In general, the common emergency grab bridge includes a cement culvert pipe bottom tunnel or a steel bridge. However, during the construction of the cement culverts, the bottom of the river or the steel bridge, the staff must erect foundation supports (such as piers) on the river bed. At this time, if the natural disaster caused the flow rate of the stream to be urgent, the cement culvert pipe bottom tunnel or steel bridge could not be erected for safety reasons, thus delaying the rescue time and the time for transporting relief materials into the disaster area. In addition, due to the difficulty in preparing the materials and construction equipment used to erect the culverts of the culverts or the steel bridges, it will further extend the time required to complete the culverts of the culverts or the steel bridges. Therefore, how to construct a temporary bridge with simple implements and convenient materials is an important issue.

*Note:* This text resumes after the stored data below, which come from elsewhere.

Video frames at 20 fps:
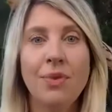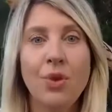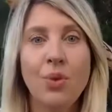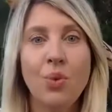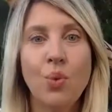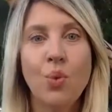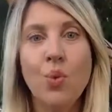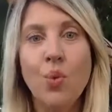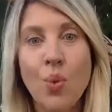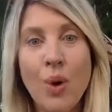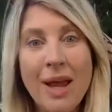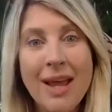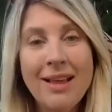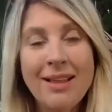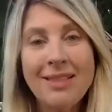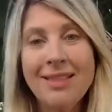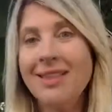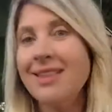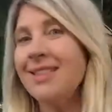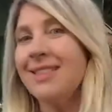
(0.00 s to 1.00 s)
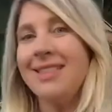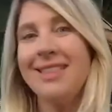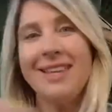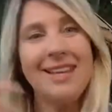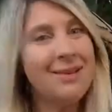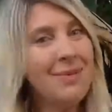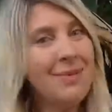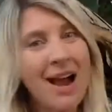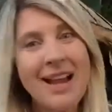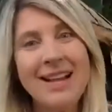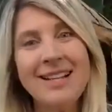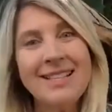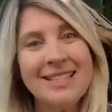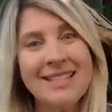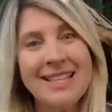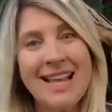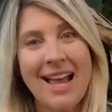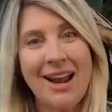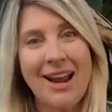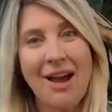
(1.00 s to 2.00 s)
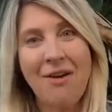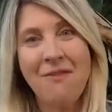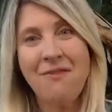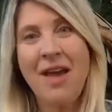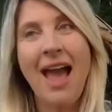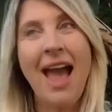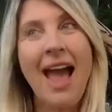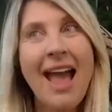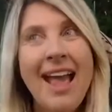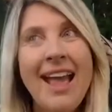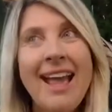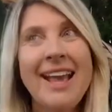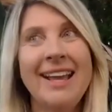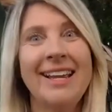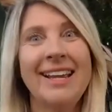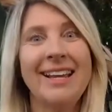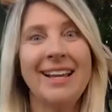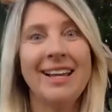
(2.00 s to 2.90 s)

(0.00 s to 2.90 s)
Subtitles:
with the mindset of, hey,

In order to solve the above problems, the present invention provides a lightweight toilet bridge system realized by an asymmetric type inclined bridge structure and a construction method thereof.

The present invention discloses a lightweight bridge system comprising a weight structure constructed on a first abutment; a pylon structure comprising a bottom portion fixed to the weight structure and a top portion coupled by at least one first cable And the straddle structure is coupled between the first abutment and the second abutment, coupled to the counterweight structure, and coupled to the pylon structure via the at least one second cable The top.

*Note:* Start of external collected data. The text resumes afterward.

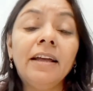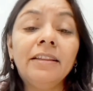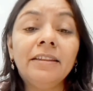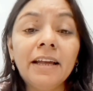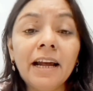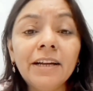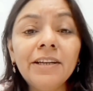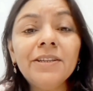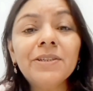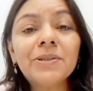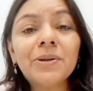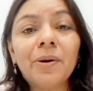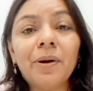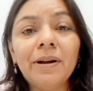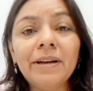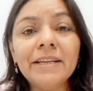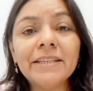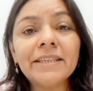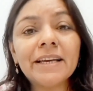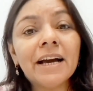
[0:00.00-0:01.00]
and that is
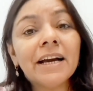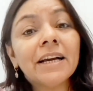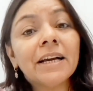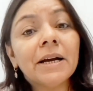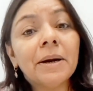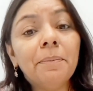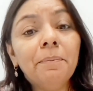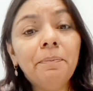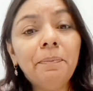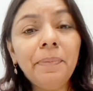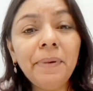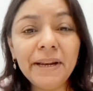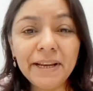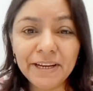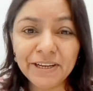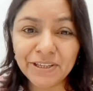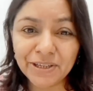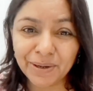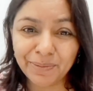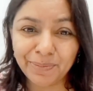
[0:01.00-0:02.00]
called as a
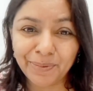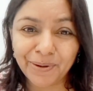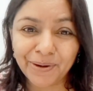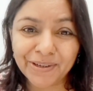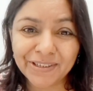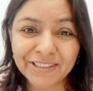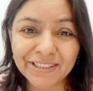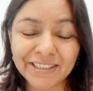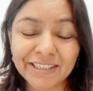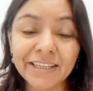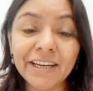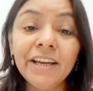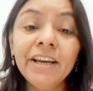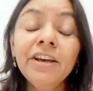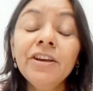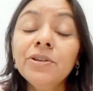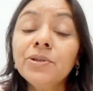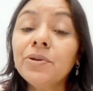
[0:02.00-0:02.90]
complete abortion.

The invention further discloses a method for constructing a lightweight bridge system for disaster relief, comprising constructing a weight structure on a first abutment; fixing a bottom of a bridge structure to the weight structure, and using at least one first cable Connecting a top portion of the pylon structure and the weight structure; and constructing a straddle structure between the first abutment and a second abutment, wherein the straddle structure is coupled to the at least one second cable The top of the pylon structure.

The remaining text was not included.